L’AB dispose de réseaux nationaux et régionaux bien structurés pour la production (GAB, FNAB…) et la consommation (un plus bio : premier réseau national des cantines bio (http://www.unplusbio.org) pour partie anciens, une forte demande sociétale mais est menacée par la conventionalisation, et plus globalement, la problématique protéines animales n’est pas abordée alors que le régime des consommateurs de produits bio est souvent associé à une plus faible consommation de viande. L’AP ne dispose pas de label ou de marque mais les agriculteurs s’y référant sont très impliqués dans les territoires tout en étant coordonnés au niveau national. Afin d’accompagner les changements, l’AP s’appuie sur les Mesures Agri-Environnementales (MAE) tant pour les grandes cultures que les élevages de ruminants. Ces deux modèles s’inscrivent souvent dans la dynamique des Plan Alimentaires Territoriaux (PAT), et dans la loi Egalim pour la restauration collective, au titre du bio ou du local. Cet ancrage peut constituer un levier pour diversifier plus les productions, relocaliser certaines d’entre elles et fournir en restauration collective des produits peu ou pas transformés.
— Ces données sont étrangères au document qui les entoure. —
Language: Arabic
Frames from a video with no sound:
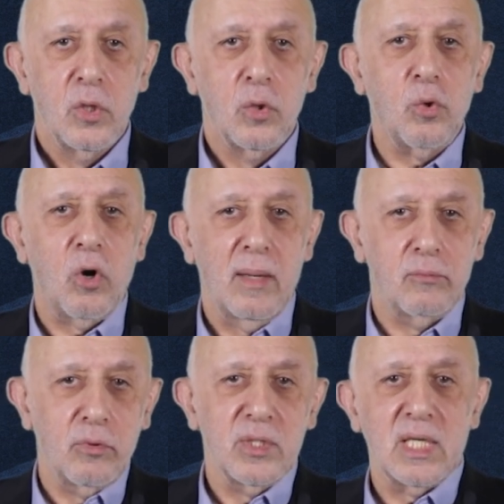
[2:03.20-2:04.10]
روحوا
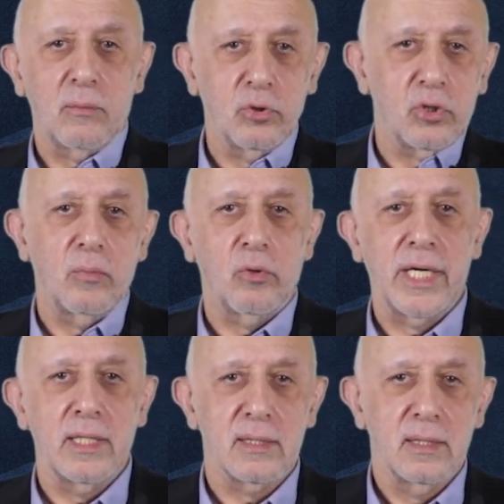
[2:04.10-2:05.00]
امنوا نصابهم وانتخبوا
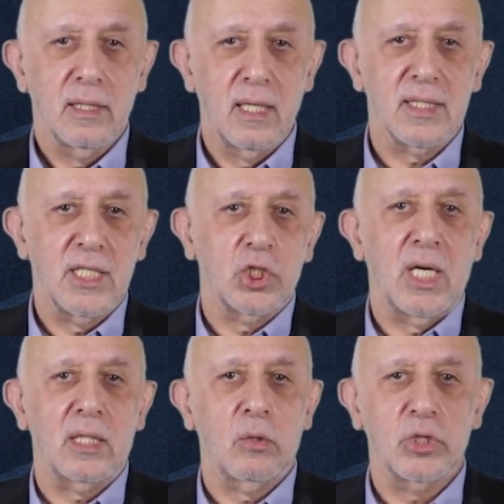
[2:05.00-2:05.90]
رئيس خلصنا
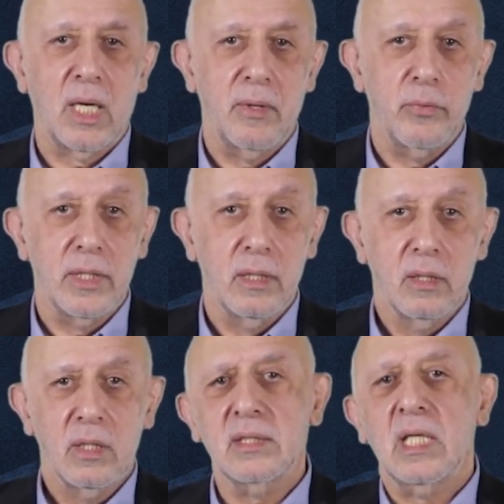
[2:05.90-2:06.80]
جلاطه وشعبويه
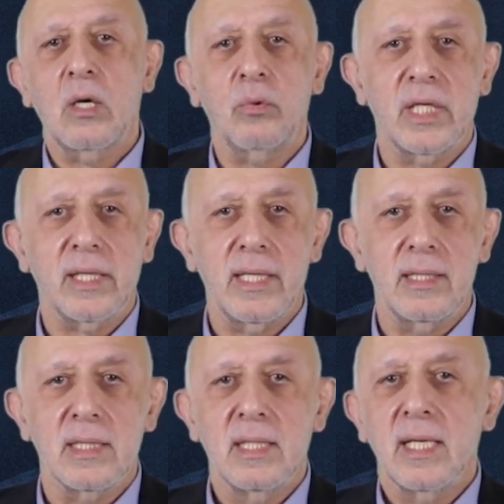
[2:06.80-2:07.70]
انت دوله
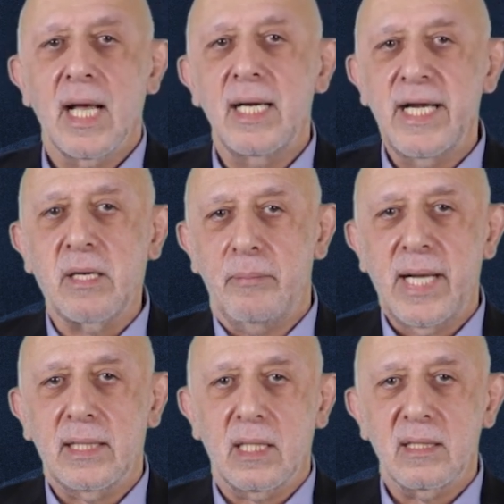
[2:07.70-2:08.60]
الرئيس خليك
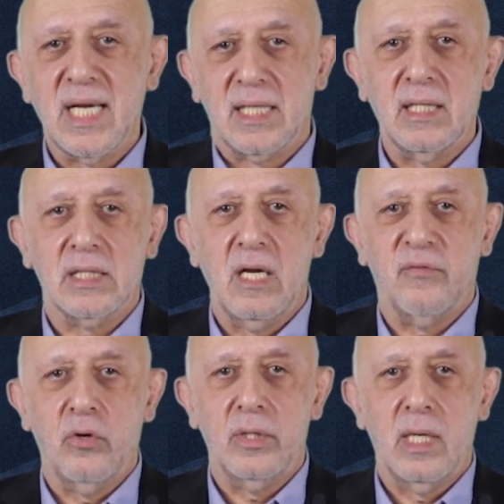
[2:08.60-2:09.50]
ببيتك سكر
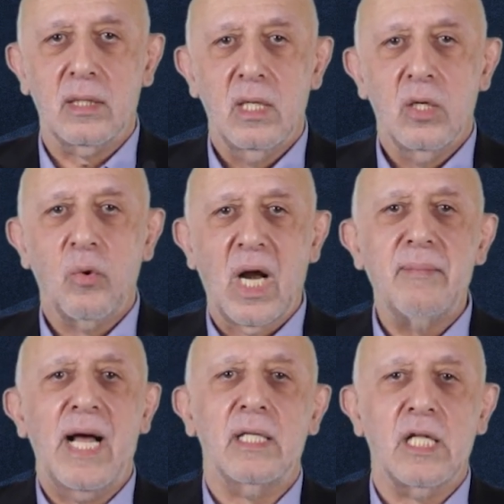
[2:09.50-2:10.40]
تليفونك وعلى
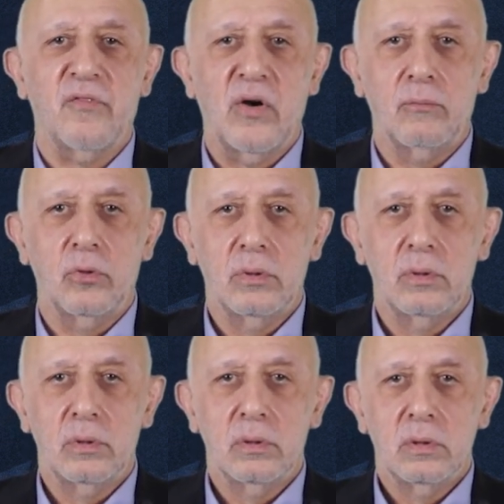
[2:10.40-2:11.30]
مهل تيفهموا
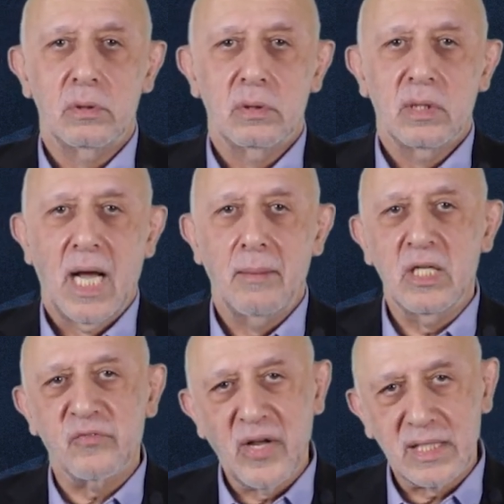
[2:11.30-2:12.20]
عم
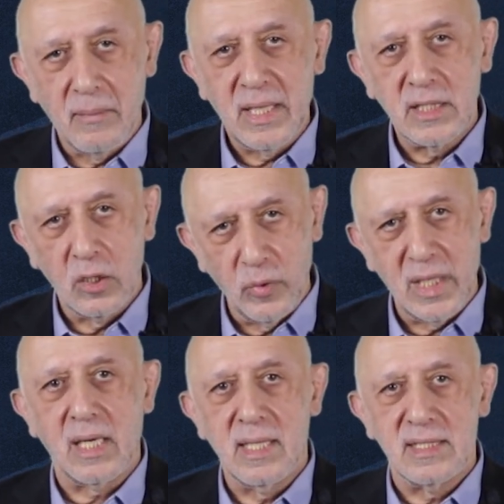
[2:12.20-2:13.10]
ندفع ثمن
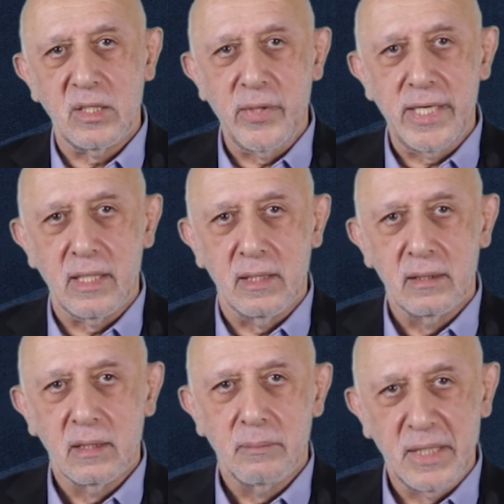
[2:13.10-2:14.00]
تدويرك للزوايا
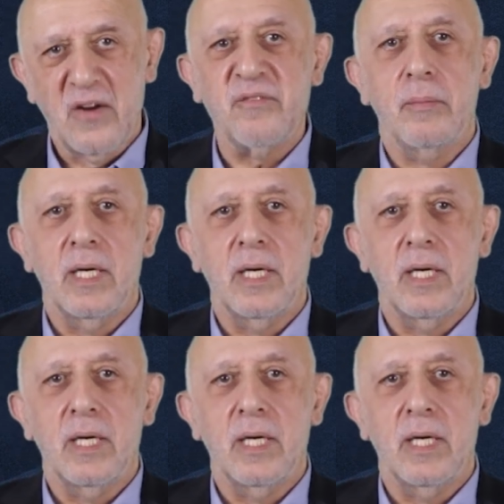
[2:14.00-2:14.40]
بكفي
BBC est une association qui comprend des représentants de tous les acteurs de la chaine agroalimentaire. Au-delà de la meilleure valeur nutritionnelle des produits animaux, le cahier des charges inclut maintenant d’autres enjeux (bien-être animal, santé des sols, déforestation…) allant vers une approche de type one-health (santé du sol, des animaux et des Hommes). En visant ces externalités positives, la marque se singularise fortement des modèles (plus) conventionnels. L’intégration cultures-élevage à l’échelle de petits territoires (vs. France) et pas seulement au niveau national permettrait de réduire encore les impacts environnementaux de l’élevage.
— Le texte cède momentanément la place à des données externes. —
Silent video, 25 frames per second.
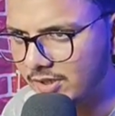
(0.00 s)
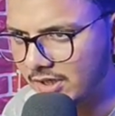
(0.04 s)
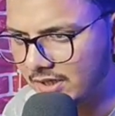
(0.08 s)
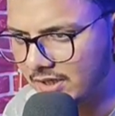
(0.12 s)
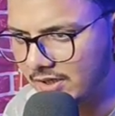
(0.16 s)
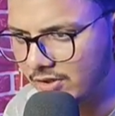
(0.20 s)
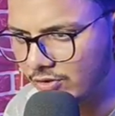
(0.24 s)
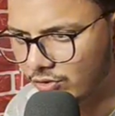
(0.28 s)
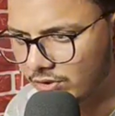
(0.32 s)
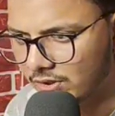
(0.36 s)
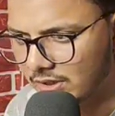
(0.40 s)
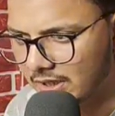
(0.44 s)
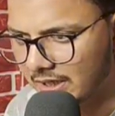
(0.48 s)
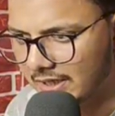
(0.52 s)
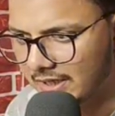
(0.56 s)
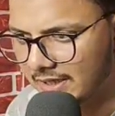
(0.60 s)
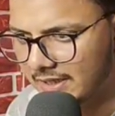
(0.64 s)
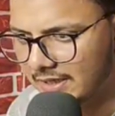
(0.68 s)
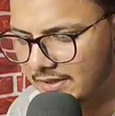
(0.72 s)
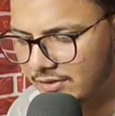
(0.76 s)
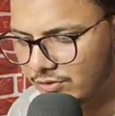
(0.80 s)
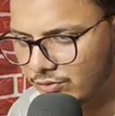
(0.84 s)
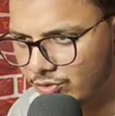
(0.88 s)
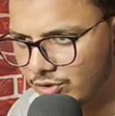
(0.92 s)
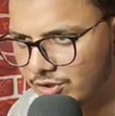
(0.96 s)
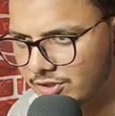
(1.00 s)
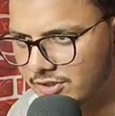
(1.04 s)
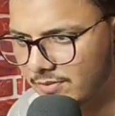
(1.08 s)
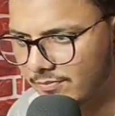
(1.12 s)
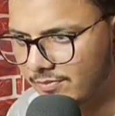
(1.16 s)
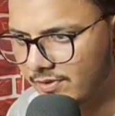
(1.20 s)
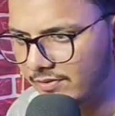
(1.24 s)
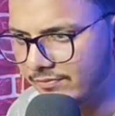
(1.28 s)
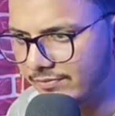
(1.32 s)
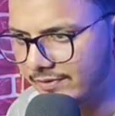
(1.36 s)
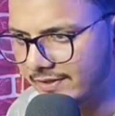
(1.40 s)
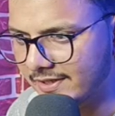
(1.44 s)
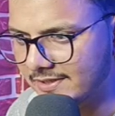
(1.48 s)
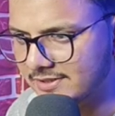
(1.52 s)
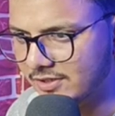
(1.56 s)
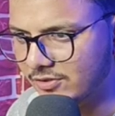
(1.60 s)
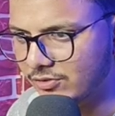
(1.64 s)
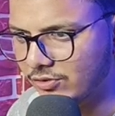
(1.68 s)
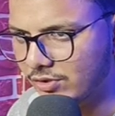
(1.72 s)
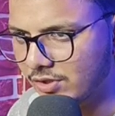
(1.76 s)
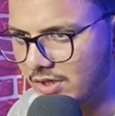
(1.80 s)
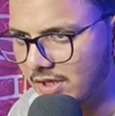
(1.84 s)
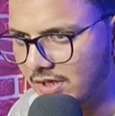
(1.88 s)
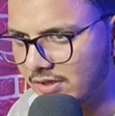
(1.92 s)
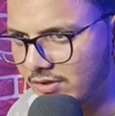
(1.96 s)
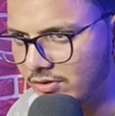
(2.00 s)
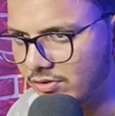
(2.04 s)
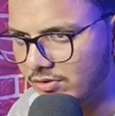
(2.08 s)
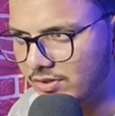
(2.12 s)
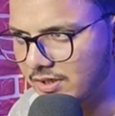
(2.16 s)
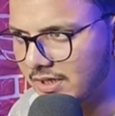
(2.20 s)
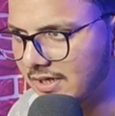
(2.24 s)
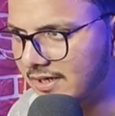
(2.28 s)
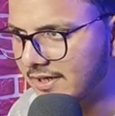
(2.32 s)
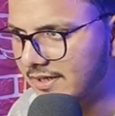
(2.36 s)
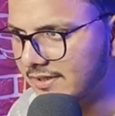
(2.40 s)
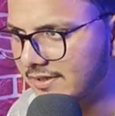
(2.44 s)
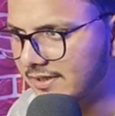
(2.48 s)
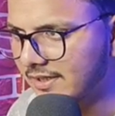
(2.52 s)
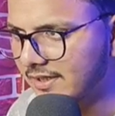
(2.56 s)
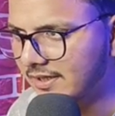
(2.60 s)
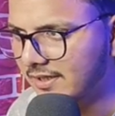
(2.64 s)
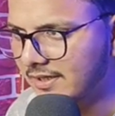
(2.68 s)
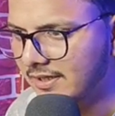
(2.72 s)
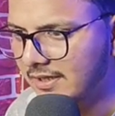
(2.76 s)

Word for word: टर्न ऑन कर रहे हैं टू स्टेप वेरिफिकेशन को टर्न ऑन कर लेते हैं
L’ACS, plus jeune, se structure au travers de réseaux d’agriculteurs tels l’Apad (Association Association Pour une Agriculture Durable). Pour l’instant, l’ACS met beaucoup en avant le stockage de carbone dans les sols, mais aborde peu la question de réduction des pesticides, dont le glyphosate, et le caractère transitoire de la capacité de stockage de carbone (quelques décennies). L’élevage, lorsque présent dans l’exploitation, peut tout simplement coexister en parallèle des systèmes de cultures ou au contraire être très intégré, notamment lorsque les couverts sont pâturés, fournissant ainsi un maximum de services écosystémiques. Actuellement, le consommateur n’est pas informé de la diversité de ces pratiques qui impactent très différemment l’environnement, voire la qualité des produits. L’ACS se présente comme une troisième voie, entre l’AB et l’agriculture conventionnelle. Elle ne dispose pas de signe de qualité pour le consommateur, mais une démarche active est entreprise pour créer un signe de qualité spécifique ou se placer sous l’ombrelle de dispositifs existants (labels HVE ou bas carbone). Des acteurs de la transformation et de la distribution souhaitant se distinguer de produits « tout venant » sont susceptibles d’être intéressés pour développer cette troisième voie.

Ces modèles ne sont pas pour autant figés, ils sont structurés autour d’une dynamique d’amélioration des pratiques. D’ores et déjà certains modèles sont hybridés. Ainsi, certains produits issus de l’AP ou de BBC sont en AB. L’ACS et BBC sont facilement compatibles. En d’autres termes, il devrait être possible de combiner plusieurs atouts de chacun des modèles.